There is a sense in which the land raises the child, and the parents protect the child from dangerous beasts, the family provides food and shelter, and the tribe provides wisdom forged from nature's deep lodes. The child has an orlog, an inborn potentiality that spontaneously strives towards its own growth, if it is properly nourished, protected, guided, and boundaried, and significantly, if the evolutionary stimuli it was born to detect are available in a rich, ecological landscape and a tribe oriented towards the land and its greater mysteries. We have largely forgotten this spontaneity of the child, for Christianity has so distrusted the instincts that it set itself at times the task of completely forging a child, rather than shaping those instincts in such a way that they can find their spirit guides in the land about, in the tribal elders, and, eventually, in the Gods themselves and the inspiration they provide. We are natural beings. Nature will grow us if we will allow nature to reach us, in landscape and realized, nature-fruited adults.

But to have children for the sake of having children is to say that life, any life, life of any quality or level of honor or coherency or maturity, is worthwhile in itself, no matter how slavish, no matter how misguided. This is hardly a heathen value! There are known tribes that faced with the detribalization and disruption that imperial civilization threatened to wreak, collectively committed suicide, and not because they were insane, but because they knew the full value of maturity in its manifestations of tribe, and this commitment to adventure and generationally-vintaged love made them truly free in ways our laudable but adolescent clinging to formal liberty can hardly know!
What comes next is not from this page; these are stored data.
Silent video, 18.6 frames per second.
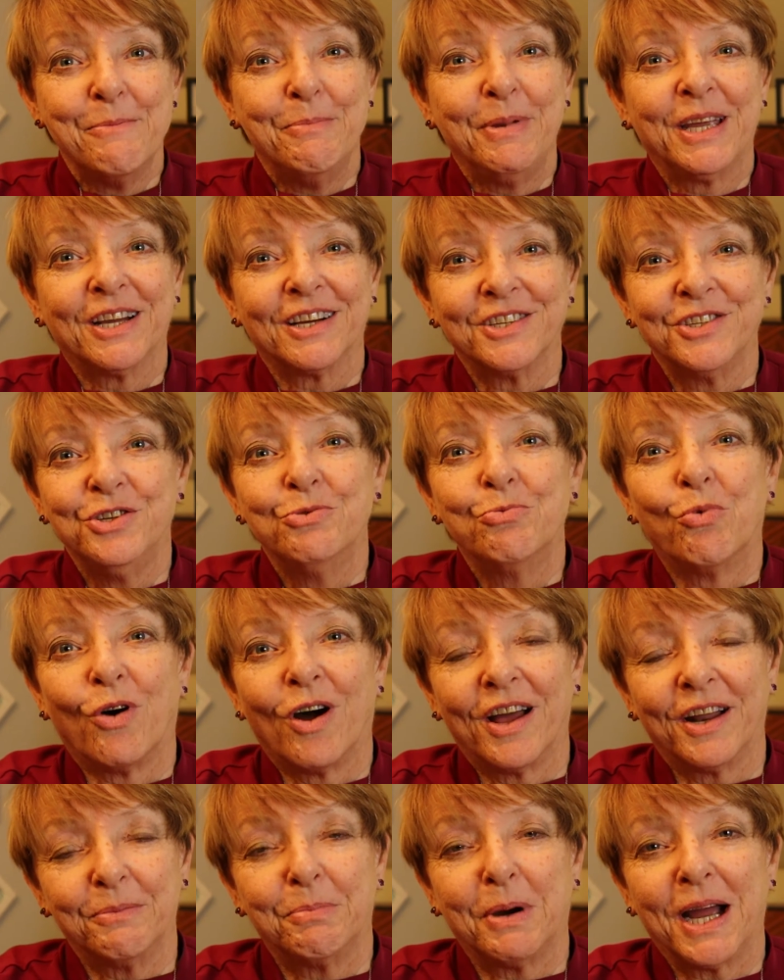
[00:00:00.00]
because you
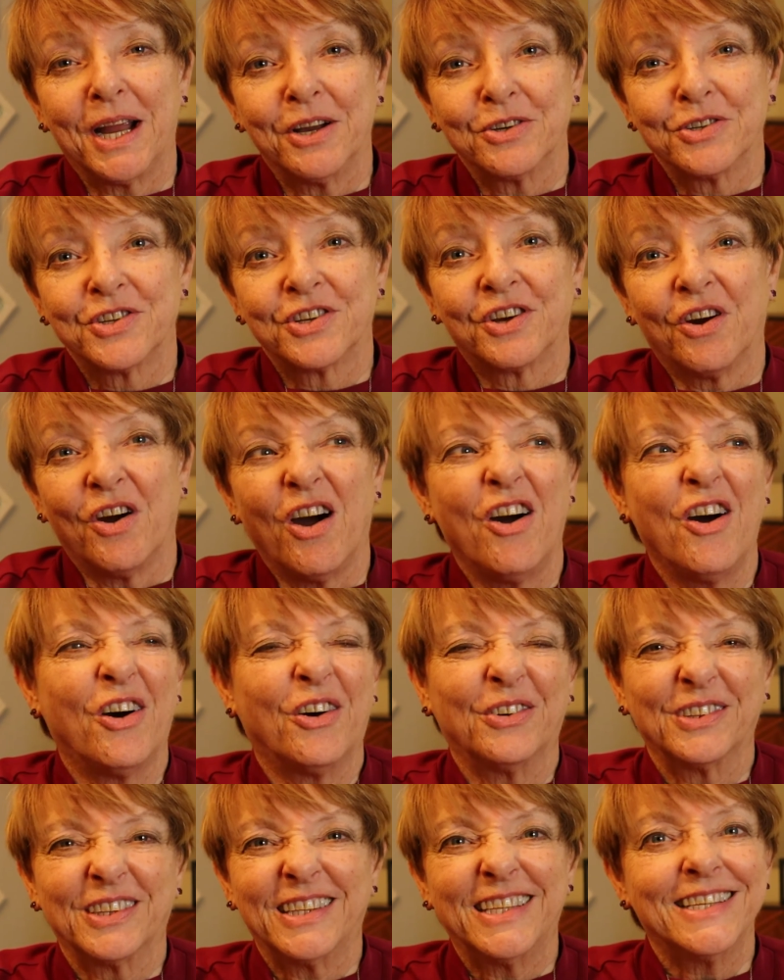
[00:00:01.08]
want buyers to go, oh,
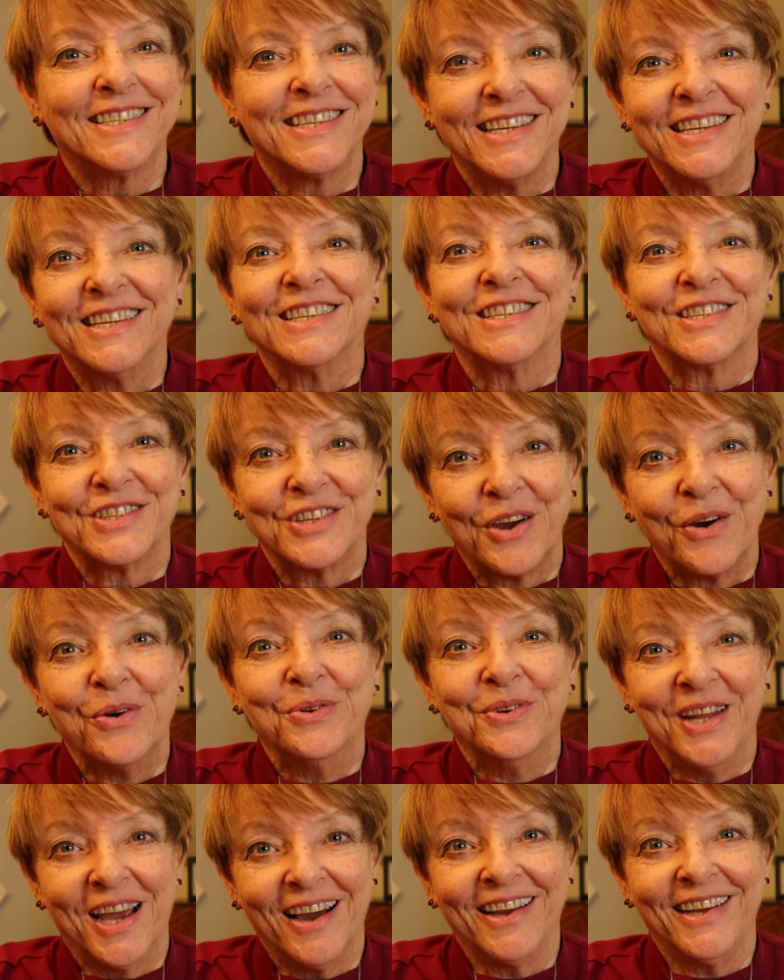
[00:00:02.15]
this is so
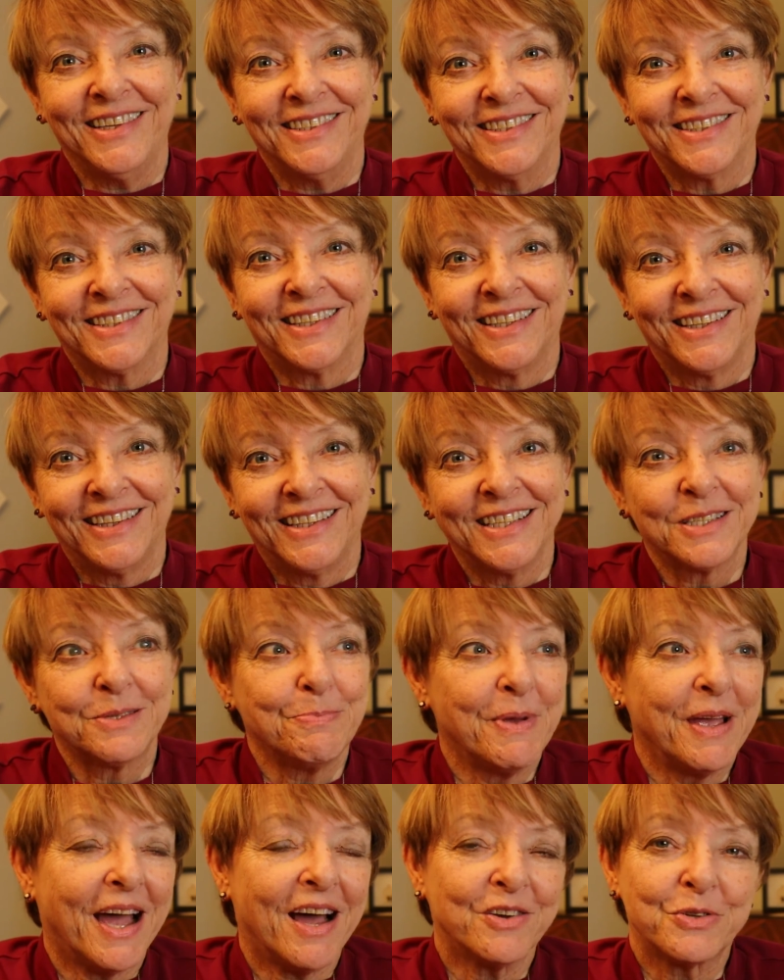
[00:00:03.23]
nice. This
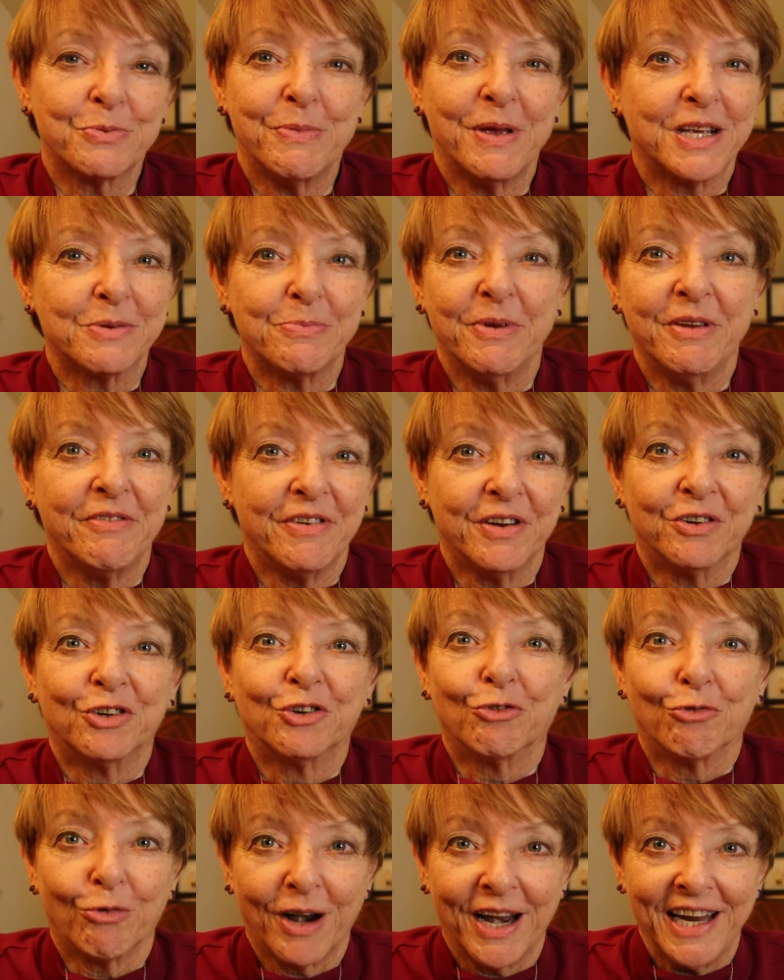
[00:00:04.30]
house makes me feel
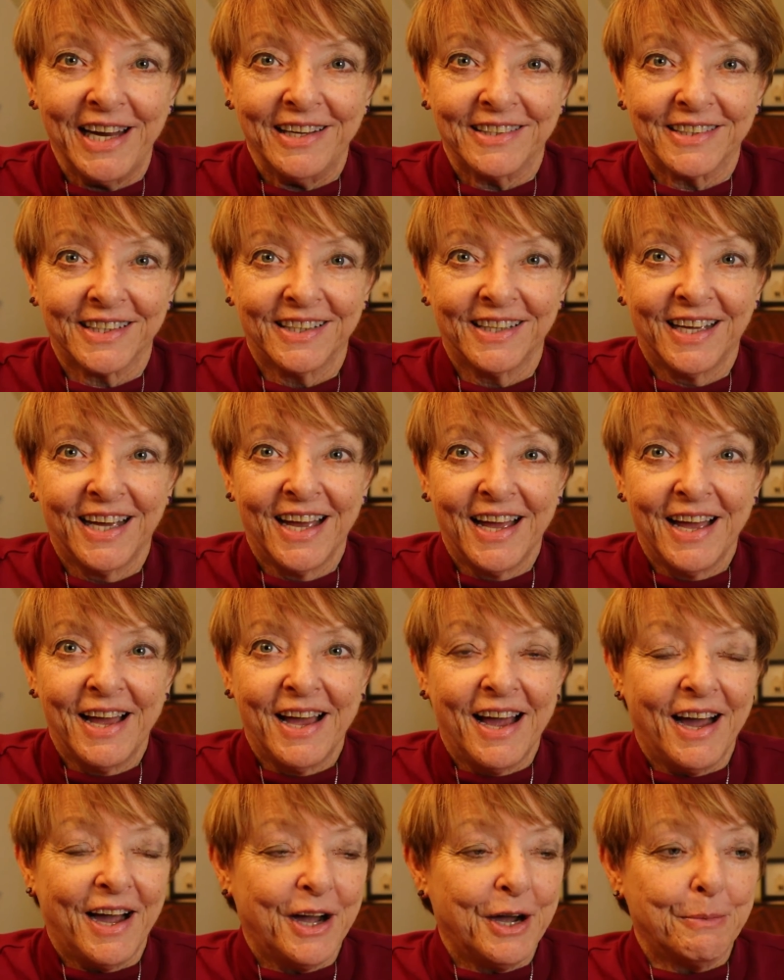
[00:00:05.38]
great.
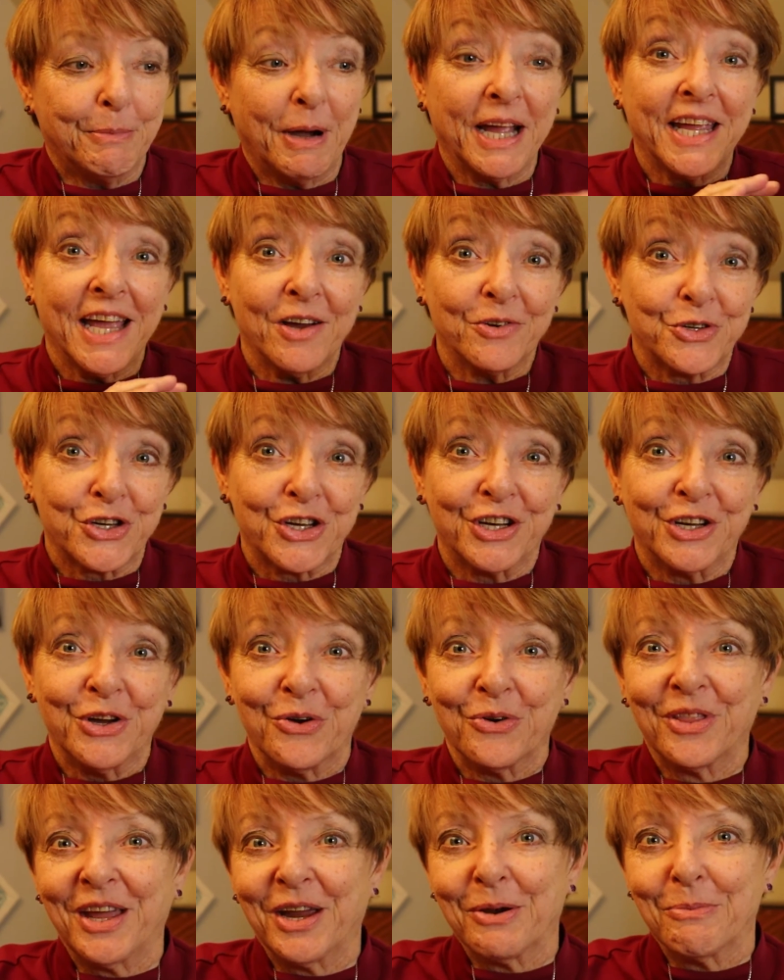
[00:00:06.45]
My couch can
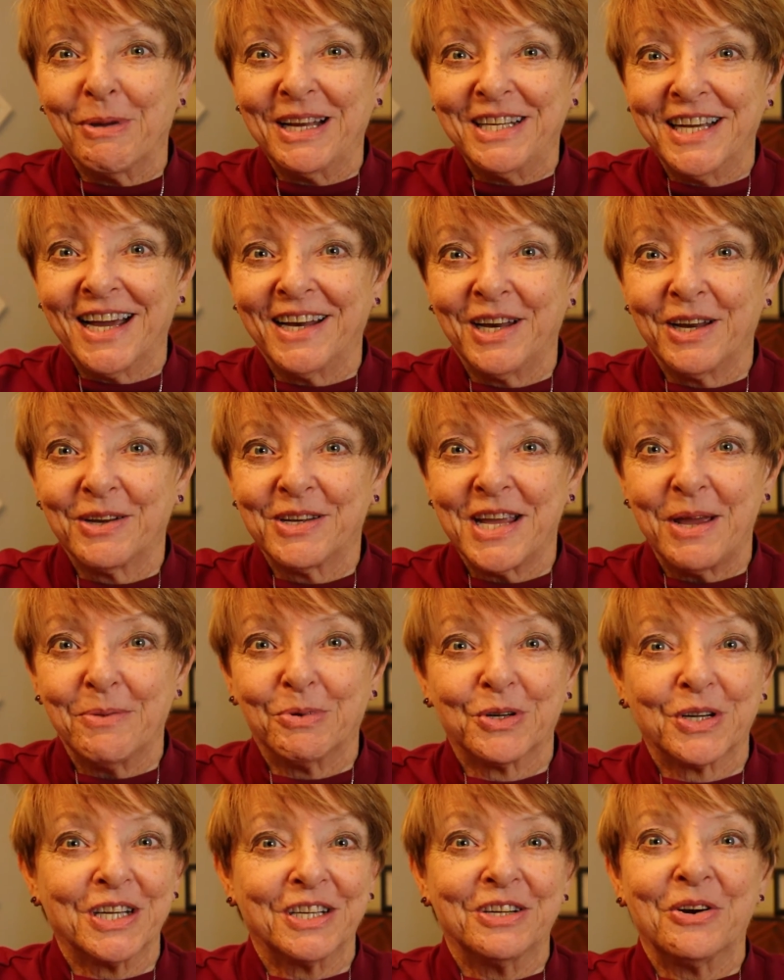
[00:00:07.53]
go there. My dining
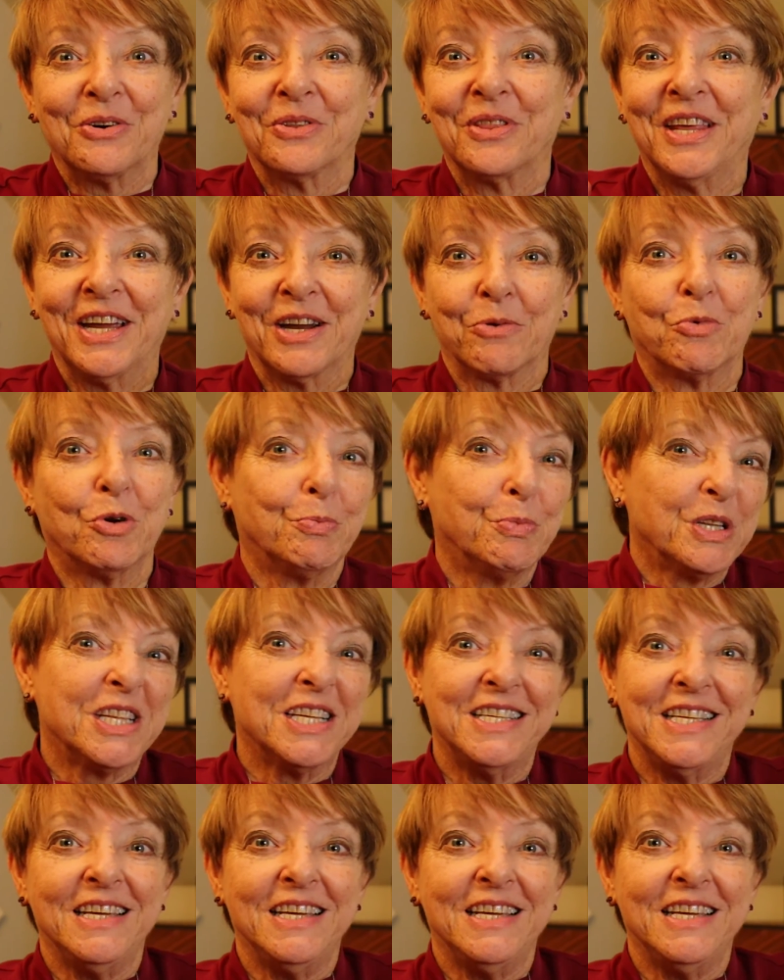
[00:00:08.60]
table can go there. We'll put the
It is true that there are parents out there, sadly not a majority, whose special art form in life is raising and bringing children into their fullness, giving society a gift of young adults on their way to realization and spontaneously-given and desired contribution. For these few honorable parents, let their contribution to the artform of mystery which is tribal religion be the cultivation of the child. These words are intended as no prejudice towards such master artisans and wonder workers. It is the larger culture, babied or no, which must ensure that its center consists of the mysteries themselves and not mere reproduction for reproduction's sake. You will get no argument from a Vanic standpoint that reproduction, held within its proper mandalic place of balance with other necessary forces and human as well as cosmic needs, is one of the many mysteries the Vanir ward, and thus, there is within it something holy. A mother holding her newborn does not need to be told this, although it is good for the culture to reflect it, deeply and reverently. But this holiness of reproduction is not a monotheism. It is a holiness amongst holinesses, holinesses that require our attention and active valuation. For the worthwhile life is the life that is goal-directed and includes many examples of the pursuit and attainment of worthwhile goals that draw us out of our shells and eggs and propel us into engagement with the world at large! This is life in the grand style, as an open and not a closed system, non-incestuous and bold, proud of itself, confident in its muscle as well as its powerful, natural benevolence, and it is a life that everyone, adult, child, and elder can believe in.

Because maturity, fruition, coming into age and fullness of wisdom, is the very vintage of life, and it is that mead towards which we all ought be striving to toast. Wassail!